Regulator trains guns on digital lenders over customer data privacy
Digital lenders face millions of shillings in penalties for failing to comply with the Data Protection Act 2019.
The Office of the Data Protection Commissioner (ODPC) has launched an audit of 40 digital lenders following complaints from members of the public about the entities’ use of their data.
“As of September 30, 2022, the ODPC had received 1,030 complaints, the office admitted 555 of those cases, including 299 that involved digital lenders, representing 54% of all admitted cases,” a statement from the desk. Some of the digital lenders to be audited include Tala, Branch, Coopesa, Fairkash, Flexi Cash, Hela Credit, Skypesa, Mokash, and Zash Loan.
The ODPC now says digital lenders have two weeks to provide the regulator with required documentation or risk enforcement action under Section 61 of the Data Protection Act 2019.
The law prohibits companies from collecting personal data from Kenyans without obtaining informed consent from users.
The law also prohibits companies from using personal data for direct marketing purposes without informing the subjects. This includes online advertisements targeted at consumers based on their browsing history as well as promotional material sent directly to consumers via text message.

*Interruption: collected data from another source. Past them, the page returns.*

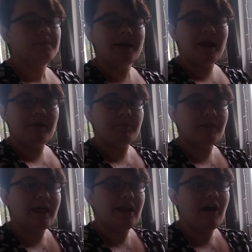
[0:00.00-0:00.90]
but it
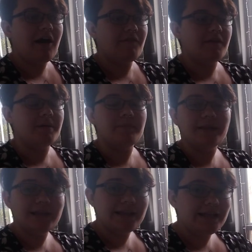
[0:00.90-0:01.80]
let off a
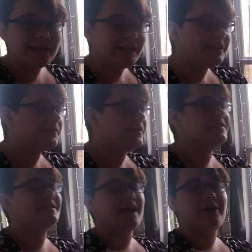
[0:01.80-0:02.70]
completely
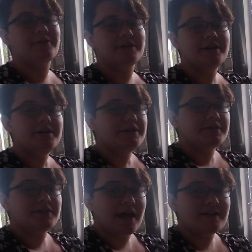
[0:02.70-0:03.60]
different sound.
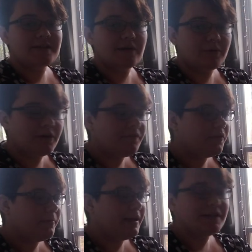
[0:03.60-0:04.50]
So that is our word of
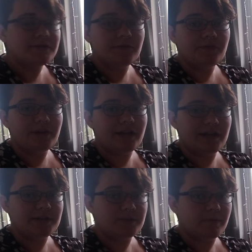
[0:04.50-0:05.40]
the week. Don't forget it
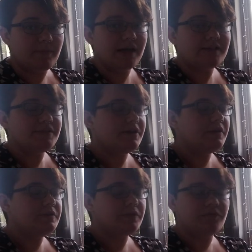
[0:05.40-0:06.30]
is
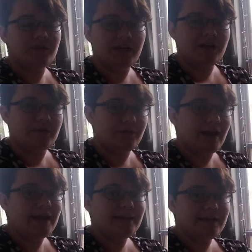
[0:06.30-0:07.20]
rubato. Don't forget to
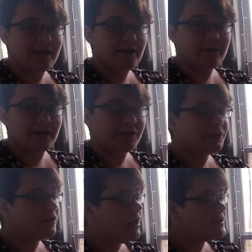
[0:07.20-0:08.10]
write it down in your
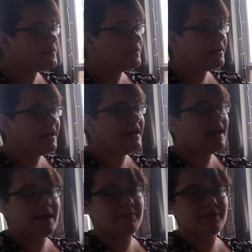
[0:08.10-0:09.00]
glossary
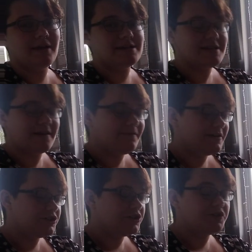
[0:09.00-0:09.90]
and put that
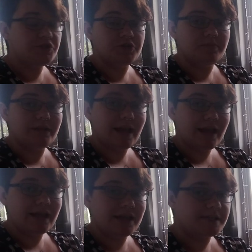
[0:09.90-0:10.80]
definition to
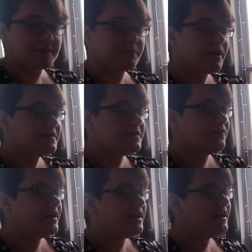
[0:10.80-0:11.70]
play
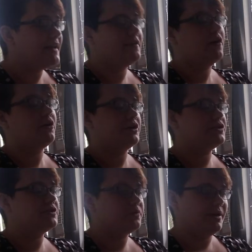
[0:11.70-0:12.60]
expressively at the
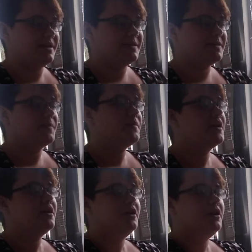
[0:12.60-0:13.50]
artist's choice.
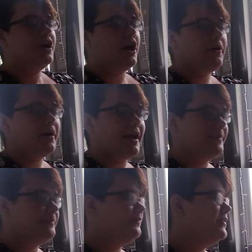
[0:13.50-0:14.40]
Okay,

The law also allows users who have suffered harm due to the misuse of their personal data to seek compensation for damages, including financial loss and distress. The ODPC said yesterday it had issued an enforcement notice against a private hospital after an employee of the facility then improperly contacted a patient who had visited the hospital.
“The Data Commissioner has directed the Hospital to describe the specific actions it will take to mitigate or eliminate the breach or contravention and to rectify and/or establish structures within which the actions will be implemented. within 30 days,” the statement read.
The latest ODPC audit follows a crackdown on unlicensed digital lenders by the Central Bank of Kenya (CBK) which sought to weed out rogue gamers. Earlier this year, CBK gave digital lenders until September 17 to obtain operating licenses or cease operations.
“The licensing and oversight of digital credit providers has been precipitated by concerns raised by the public about the predatory practices of unregulated players and in particular their high costs, unethical debt collection practices and abuse of personal information,” CBK Governor Patrick Njoroge told a press conference. a previous press conference.
A recent report by the Center for Intellectual Property and Information Technology Law and Citizen Labs at Strathmore University revealed that several digital lending apps in Kenya are linked to tracking and advertising software, with some linked to third-party platforms such as Facebook.
Apps, which run on startup and even prevent the phone from going to sleep, have been found to read contacts, location data and gain access to network connectivity data, all of which are used to profile the borrowers.
Branch, for example, requires users to give it permission to record audio while Tala has the power to create accounts on its users’ devices, set passwords and use those accounts.